**Stored data**
-- Opening Marker --
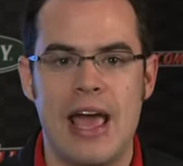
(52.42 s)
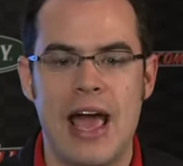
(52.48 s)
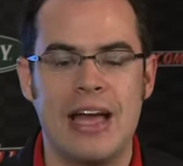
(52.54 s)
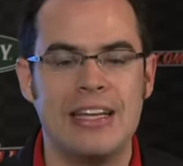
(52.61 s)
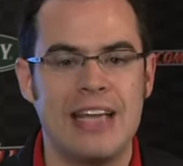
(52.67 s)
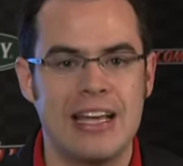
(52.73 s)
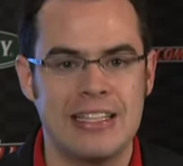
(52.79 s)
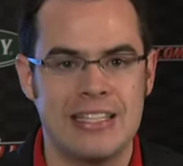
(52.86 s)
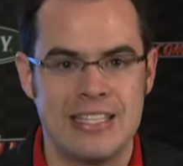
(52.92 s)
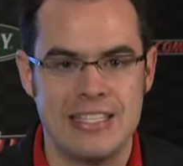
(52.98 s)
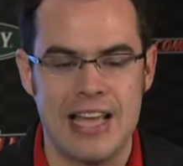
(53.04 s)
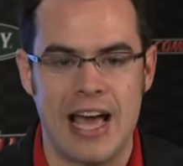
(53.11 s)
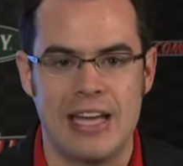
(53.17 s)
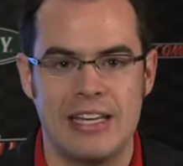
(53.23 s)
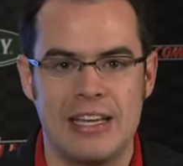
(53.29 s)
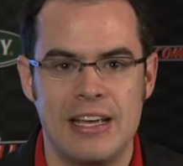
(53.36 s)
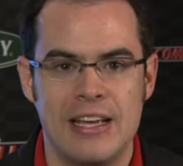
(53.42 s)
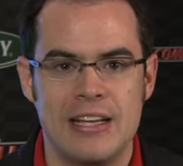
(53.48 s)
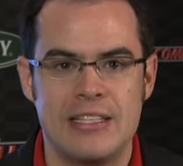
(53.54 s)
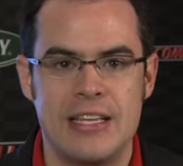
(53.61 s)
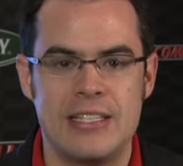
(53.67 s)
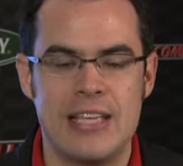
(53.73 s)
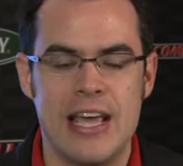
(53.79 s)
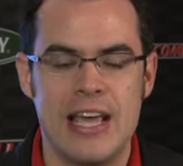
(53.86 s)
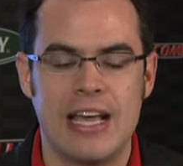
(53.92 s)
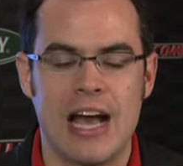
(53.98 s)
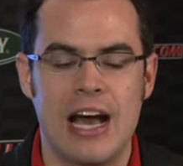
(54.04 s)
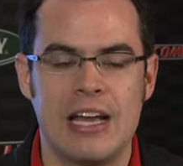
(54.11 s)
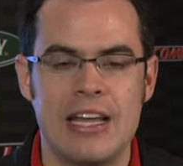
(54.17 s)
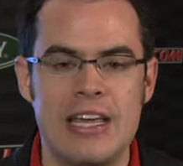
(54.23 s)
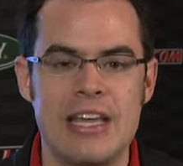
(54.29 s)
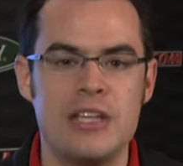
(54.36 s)
and gets set to take
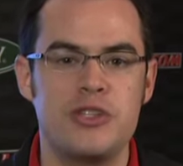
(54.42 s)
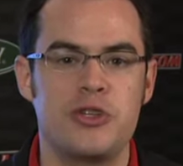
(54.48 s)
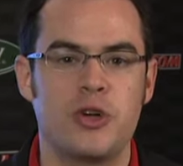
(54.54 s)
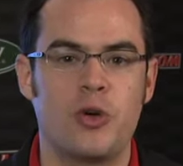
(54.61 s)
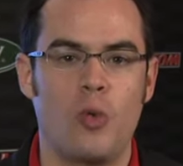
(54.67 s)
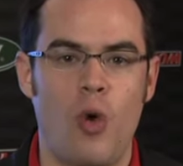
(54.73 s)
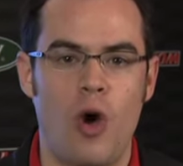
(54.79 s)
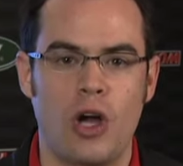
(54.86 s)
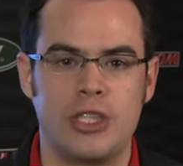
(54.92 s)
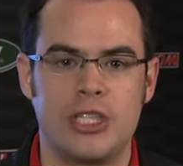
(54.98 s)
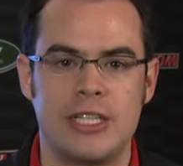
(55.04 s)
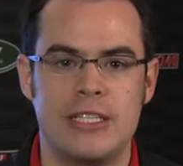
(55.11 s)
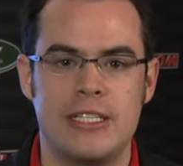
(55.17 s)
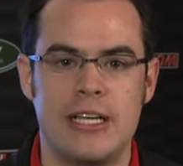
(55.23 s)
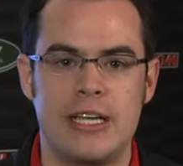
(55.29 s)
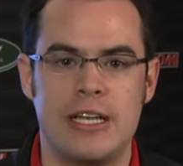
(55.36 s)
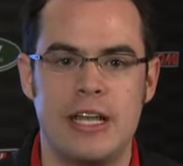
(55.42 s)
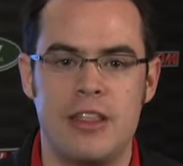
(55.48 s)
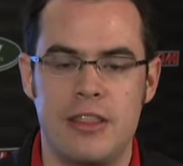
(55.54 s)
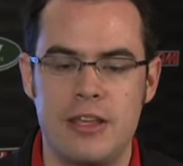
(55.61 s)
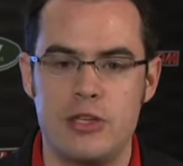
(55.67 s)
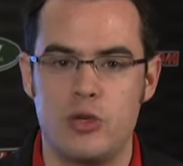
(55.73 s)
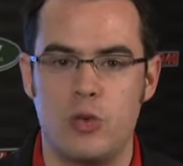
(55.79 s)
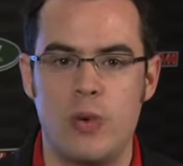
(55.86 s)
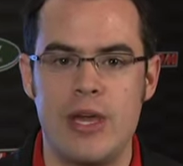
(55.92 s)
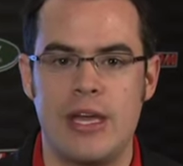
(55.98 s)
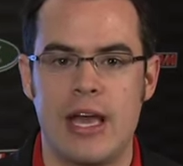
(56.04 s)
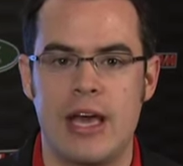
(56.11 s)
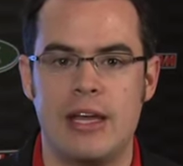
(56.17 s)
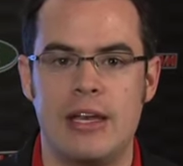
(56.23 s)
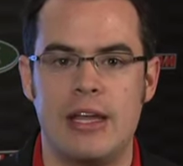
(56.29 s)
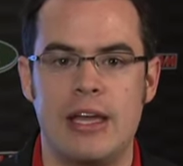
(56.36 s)
on Eastern Washington this
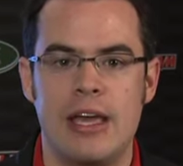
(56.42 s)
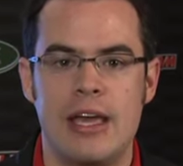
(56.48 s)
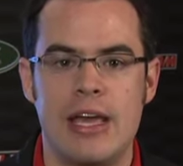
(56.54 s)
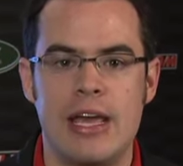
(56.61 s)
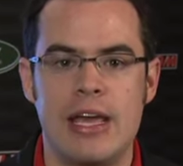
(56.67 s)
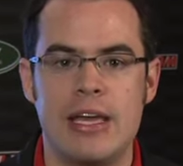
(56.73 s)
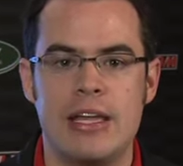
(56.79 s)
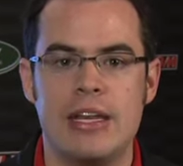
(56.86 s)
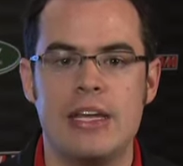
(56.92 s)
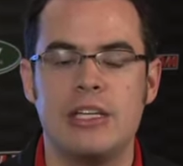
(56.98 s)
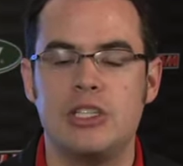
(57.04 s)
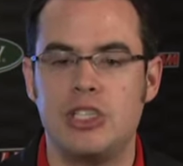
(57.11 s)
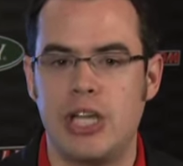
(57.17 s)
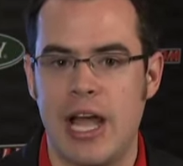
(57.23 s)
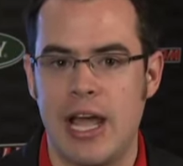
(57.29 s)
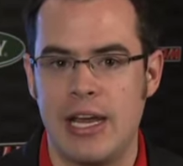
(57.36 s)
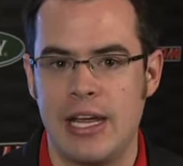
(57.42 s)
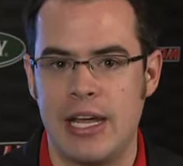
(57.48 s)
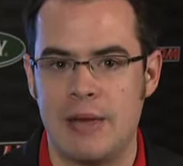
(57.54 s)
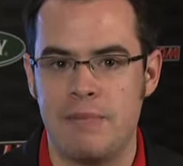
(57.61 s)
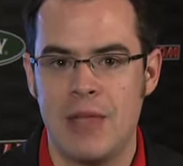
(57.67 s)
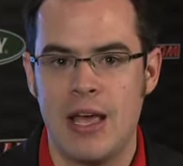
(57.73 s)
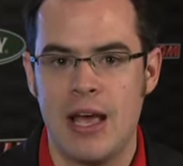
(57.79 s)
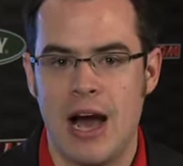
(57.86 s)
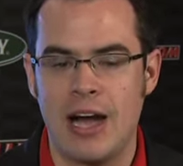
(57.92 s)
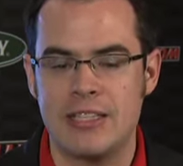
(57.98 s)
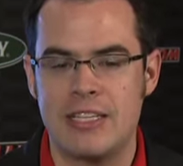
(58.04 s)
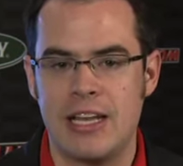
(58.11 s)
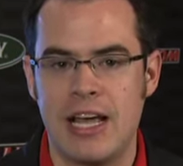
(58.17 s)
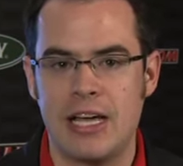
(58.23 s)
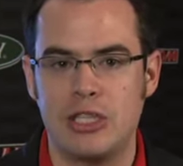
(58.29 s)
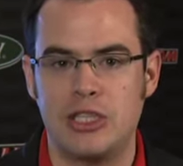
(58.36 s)
weekend in Cheney. On
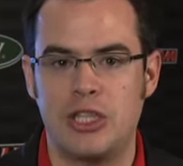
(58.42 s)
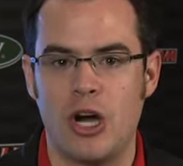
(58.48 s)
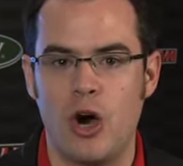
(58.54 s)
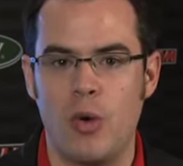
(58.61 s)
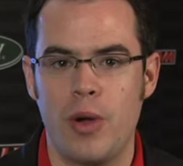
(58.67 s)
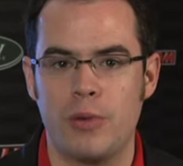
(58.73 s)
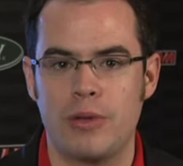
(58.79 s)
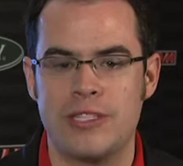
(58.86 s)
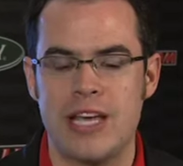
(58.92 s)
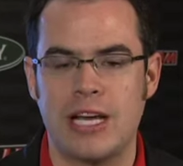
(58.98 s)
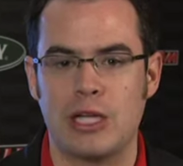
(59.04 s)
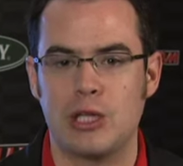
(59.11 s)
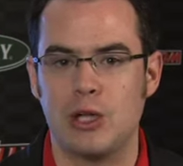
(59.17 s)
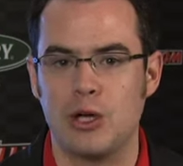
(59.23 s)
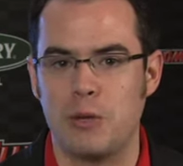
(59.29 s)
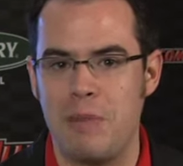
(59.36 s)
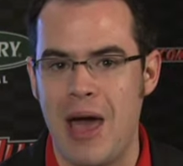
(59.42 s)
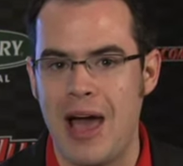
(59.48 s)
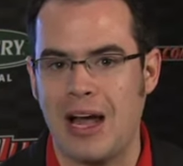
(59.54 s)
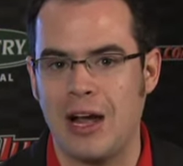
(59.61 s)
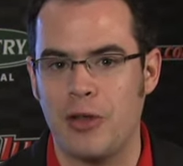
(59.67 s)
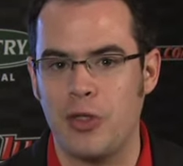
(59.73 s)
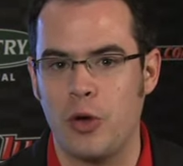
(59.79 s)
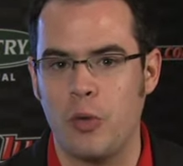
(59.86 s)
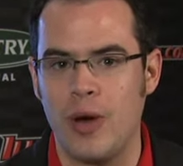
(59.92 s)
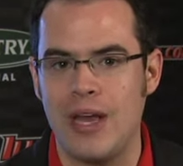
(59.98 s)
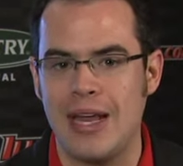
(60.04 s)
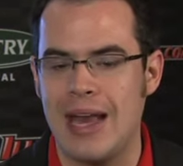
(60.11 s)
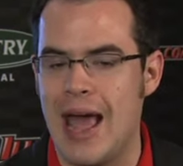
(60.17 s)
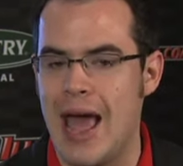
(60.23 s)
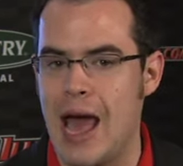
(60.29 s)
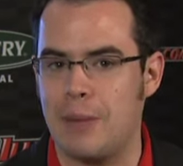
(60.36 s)
today's show, we will take a look back on the win
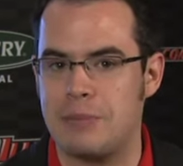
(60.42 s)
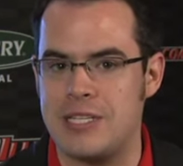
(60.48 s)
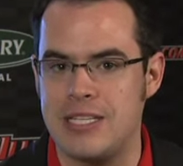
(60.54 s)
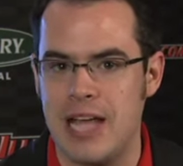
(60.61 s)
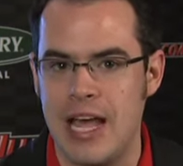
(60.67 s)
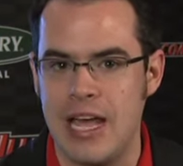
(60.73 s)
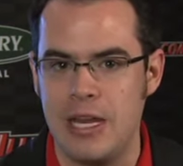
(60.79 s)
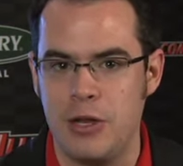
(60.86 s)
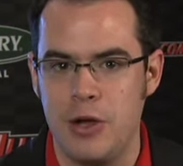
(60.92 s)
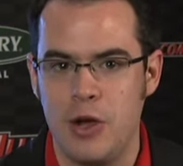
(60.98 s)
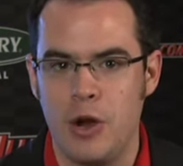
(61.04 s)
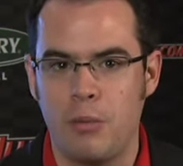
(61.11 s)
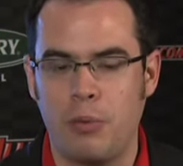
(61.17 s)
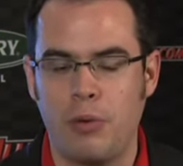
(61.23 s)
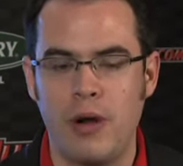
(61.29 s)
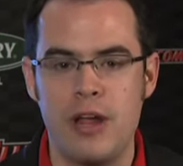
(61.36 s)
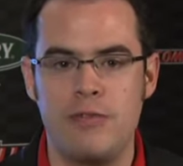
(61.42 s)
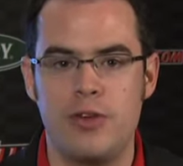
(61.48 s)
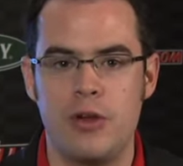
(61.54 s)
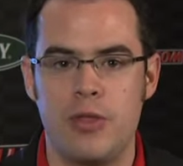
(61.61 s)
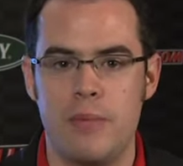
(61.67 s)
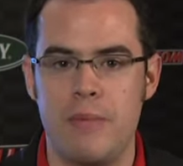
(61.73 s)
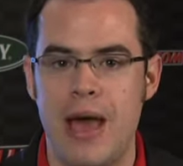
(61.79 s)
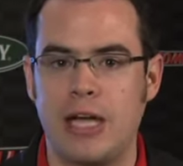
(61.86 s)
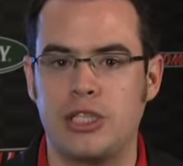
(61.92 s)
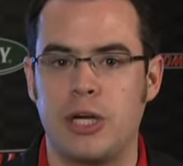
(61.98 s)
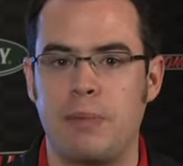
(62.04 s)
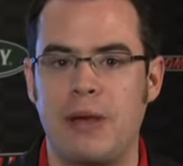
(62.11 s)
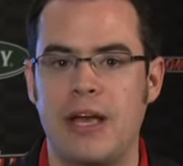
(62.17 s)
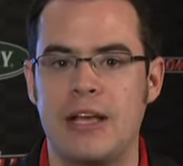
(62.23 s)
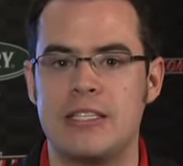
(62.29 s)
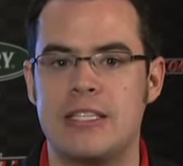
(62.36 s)
at App State, preview the
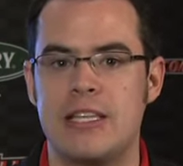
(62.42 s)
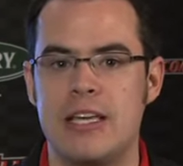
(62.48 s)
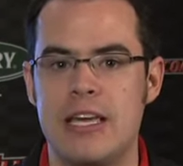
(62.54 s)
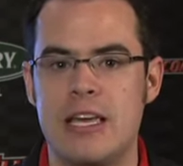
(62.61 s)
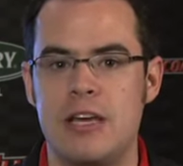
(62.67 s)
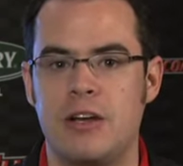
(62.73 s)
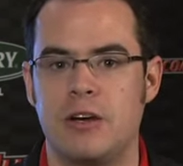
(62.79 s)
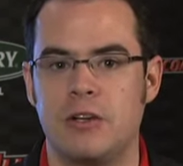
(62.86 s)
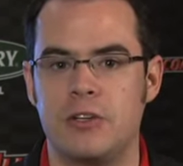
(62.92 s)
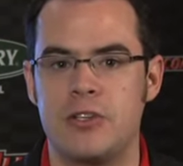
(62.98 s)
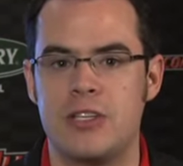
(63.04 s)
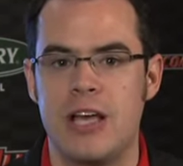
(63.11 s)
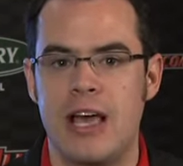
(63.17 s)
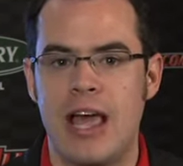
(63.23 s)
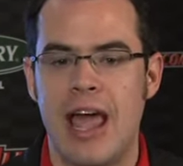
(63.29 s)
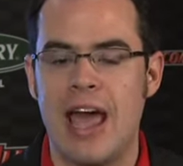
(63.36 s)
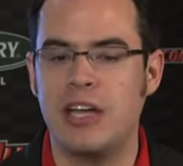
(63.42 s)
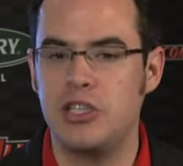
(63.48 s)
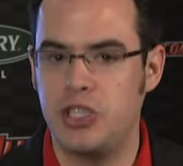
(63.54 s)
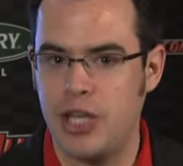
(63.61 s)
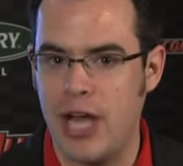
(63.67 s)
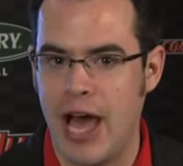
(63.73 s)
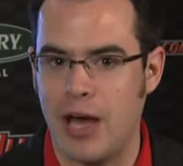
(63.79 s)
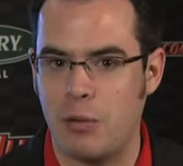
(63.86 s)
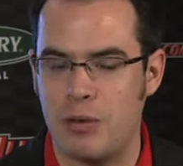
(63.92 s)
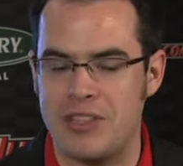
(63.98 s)
matchup against the Eagles, and chat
-- Closing Marker --
**PROBLEM STATEMENT**
Repeat all entries exactly. Skip the pictures.

**WRITTEN SOLUTION**
(52.42 s)
(52.48 s)
(52.54 s)
(52.61 s)
(52.67 s)
(52.73 s)
(52.79 s)
(52.86 s)
(52.92 s)
(52.98 s)
(53.04 s)
(53.11 s)
(53.17 s)
(53.23 s)
(53.29 s)
(53.36 s)
(53.42 s)
(53.48 s)
(53.54 s)
(53.61 s)
(53.67 s)
(53.73 s)
(53.79 s)
(53.86 s)
(53.92 s)
(53.98 s)
(54.04 s)
(54.11 s)
(54.17 s)
(54.23 s)
(54.29 s)
(54.36 s)
and gets set to take
(54.42 s)
(54.48 s)
(54.54 s)
(54.61 s)
(54.67 s)
(54.73 s)
(54.79 s)
(54.86 s)
(54.92 s)
(54.98 s)
(55.04 s)
(55.11 s)
(55.17 s)
(55.23 s)
(55.29 s)
(55.36 s)
(55.42 s)
(55.48 s)
(55.54 s)
(55.61 s)
(55.67 s)
(55.73 s)
(55.79 s)
(55.86 s)
(55.92 s)
(55.98 s)
(56.04 s)
(56.11 s)
(56.17 s)
(56.23 s)
(56.29 s)
(56.36 s)
on Eastern Washington this
(56.42 s)
(56.48 s)
(56.54 s)
(56.61 s)
(56.67 s)
(56.73 s)
(56.79 s)
(56.86 s)
(56.92 s)
(56.98 s)
(57.04 s)
(57.11 s)
(57.17 s)
(57.23 s)
(57.29 s)
(57.36 s)
(57.42 s)
(57.48 s)
(57.54 s)
(57.61 s)
(57.67 s)
(57.73 s)
(57.79 s)
(57.86 s)
(57.92 s)
(57.98 s)
(58.04 s)
(58.11 s)
(58.17 s)
(58.23 s)
(58.29 s)
(58.36 s)
weekend in Cheney. On
(58.42 s)
(58.48 s)
(58.54 s)
(58.61 s)
(58.67 s)
(58.73 s)
(58.79 s)
(58.86 s)
(58.92 s)
(58.98 s)
(59.04 s)
(59.11 s)
(59.17 s)
(59.23 s)
(59.29 s)
(59.36 s)
(59.42 s)
(59.48 s)
(59.54 s)
(59.61 s)
(59.67 s)
(59.73 s)
(59.79 s)
(59.86 s)
(59.92 s)
(59.98 s)
(60.04 s)
(60.11 s)
(60.17 s)
(60.23 s)
(60.29 s)
(60.36 s)
today's show, we will take a look back on the win
(60.42 s)
(60.48 s)
(60.54 s)
(60.61 s)
(60.67 s)
(60.73 s)
(60.79 s)
(60.86 s)
(60.92 s)
(60.98 s)
(61.04 s)
(61.11 s)
(61.17 s)
(61.23 s)
(61.29 s)
(61.36 s)
(61.42 s)
(61.48 s)
(61.54 s)
(61.61 s)
(61.67 s)
(61.73 s)
(61.79 s)
(61.86 s)
(61.92 s)
(61.98 s)
(62.04 s)
(62.11 s)
(62.17 s)
(62.23 s)
(62.29 s)
(62.36 s)
at App State, preview the
(62.42 s)
(62.48 s)
(62.54 s)
(62.61 s)
(62.67 s)
(62.73 s)
(62.79 s)
(62.86 s)
(62.92 s)
(62.98 s)
(63.04 s)
(63.11 s)
(63.17 s)
(63.23 s)
(63.29 s)
(63.36 s)
(63.42 s)
(63.48 s)
(63.54 s)
(63.61 s)
(63.67 s)
(63.73 s)
(63.79 s)
(63.86 s)
(63.92 s)
(63.98 s)
matchup against the Eagles, and chat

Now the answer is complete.